= Records =

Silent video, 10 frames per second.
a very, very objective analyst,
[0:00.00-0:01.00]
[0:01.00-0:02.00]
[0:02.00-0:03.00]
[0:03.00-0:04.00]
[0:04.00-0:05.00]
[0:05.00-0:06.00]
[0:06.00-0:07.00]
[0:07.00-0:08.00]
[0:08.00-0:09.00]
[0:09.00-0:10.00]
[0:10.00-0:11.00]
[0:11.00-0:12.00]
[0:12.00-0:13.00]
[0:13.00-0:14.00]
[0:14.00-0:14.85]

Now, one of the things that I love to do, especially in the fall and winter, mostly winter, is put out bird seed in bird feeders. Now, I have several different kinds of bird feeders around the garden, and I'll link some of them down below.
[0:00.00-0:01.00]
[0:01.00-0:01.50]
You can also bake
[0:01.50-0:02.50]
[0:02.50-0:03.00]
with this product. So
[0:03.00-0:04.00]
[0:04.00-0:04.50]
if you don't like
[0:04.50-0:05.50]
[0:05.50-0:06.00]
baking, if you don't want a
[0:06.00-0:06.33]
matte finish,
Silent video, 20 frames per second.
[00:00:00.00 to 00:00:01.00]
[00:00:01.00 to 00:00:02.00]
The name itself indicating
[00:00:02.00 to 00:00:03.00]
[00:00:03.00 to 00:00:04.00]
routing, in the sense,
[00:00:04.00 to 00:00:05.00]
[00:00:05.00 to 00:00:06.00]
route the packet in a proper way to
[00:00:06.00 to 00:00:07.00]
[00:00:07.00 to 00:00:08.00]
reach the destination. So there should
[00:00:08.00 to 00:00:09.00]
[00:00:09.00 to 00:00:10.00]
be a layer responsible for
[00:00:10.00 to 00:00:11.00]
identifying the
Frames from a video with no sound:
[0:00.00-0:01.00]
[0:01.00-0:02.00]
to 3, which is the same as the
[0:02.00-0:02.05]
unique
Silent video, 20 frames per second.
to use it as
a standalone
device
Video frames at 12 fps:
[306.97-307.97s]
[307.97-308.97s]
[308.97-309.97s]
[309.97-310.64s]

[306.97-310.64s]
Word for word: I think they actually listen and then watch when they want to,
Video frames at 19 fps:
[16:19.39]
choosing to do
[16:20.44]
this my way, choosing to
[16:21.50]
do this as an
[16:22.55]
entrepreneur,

= Task description =
Retype all of the entries exactly, please.

= Written response =
Silent video, 10 frames per second.
a very, very objective analyst,
[0:00.00-0:01.00]
[0:01.00-0:02.00]
[0:02.00-0:03.00]
[0:03.00-0:04.00]
[0:04.00-0:05.00]
[0:05.00-0:06.00]
[0:06.00-0:07.00]
[0:07.00-0:08.00]
[0:08.00-0:09.00]
[0:09.00-0:10.00]
[0:10.00-0:11.00]
[0:11.00-0:12.00]
[0:12.00-0:13.00]
[0:13.00-0:14.00]
[0:14.00-0:14.85]

Now, one of the things that I love to do, especially in the fall and winter, mostly winter, is put out bird seed in bird feeders. Now, I have several different kinds of bird feeders around the garden, and I'll link some of them down below.
[0:00.00-0:01.00]
[0:01.00-0:01.50]
You can also bake
[0:01.50-0:02.50]
[0:02.50-0:03.00]
with this product. So
[0:03.00-0:04.00]
[0:04.00-0:04.50]
if you don't like
[0:04.50-0:05.50]
[0:05.50-0:06.00]
baking, if you don't want a
[0:06.00-0:06.33]
matte finish,
Silent video, 20 frames per second.
[00:00:00.00 to 00:00:01.00]
[00:00:01.00 to 00:00:02.00]
The name itself indicating
[00:00:02.00 to 00:00:03.00]
[00:00:03.00 to 00:00:04.00]
routing, in the sense,
[00:00:04.00 to 00:00:05.00]
[00:00:05.00 to 00:00:06.00]
route the packet in a proper way to
[00:00:06.00 to 00:00:07.00]
[00:00:07.00 to 00:00:08.00]
reach the destination. So there should
[00:00:08.00 to 00:00:09.00]
[00:00:09.00 to 00:00:10.00]
be a layer responsible for
[00:00:10.00 to 00:00:11.00]
identifying the
Frames from a video with no sound:
[0:00.00-0:01.00]
[0:01.00-0:02.00]
to 3, which is the same as the
[0:02.00-0:02.05]
unique
Silent video, 20 frames per second.
to use it as
a standalone
device
Video frames at 12 fps:
[306.97-307.97s]
[307.97-308.97s]
[308.97-309.97s]
[309.97-310.64s]

[306.97-310.64s]
Word for word: I think they actually listen and then watch when they want to,
Video frames at 19 fps:
[16:19.39]
choosing to do
[16:20.44]
this my way, choosing to
[16:21.50]
do this as an
[16:22.55]
entrepreneur,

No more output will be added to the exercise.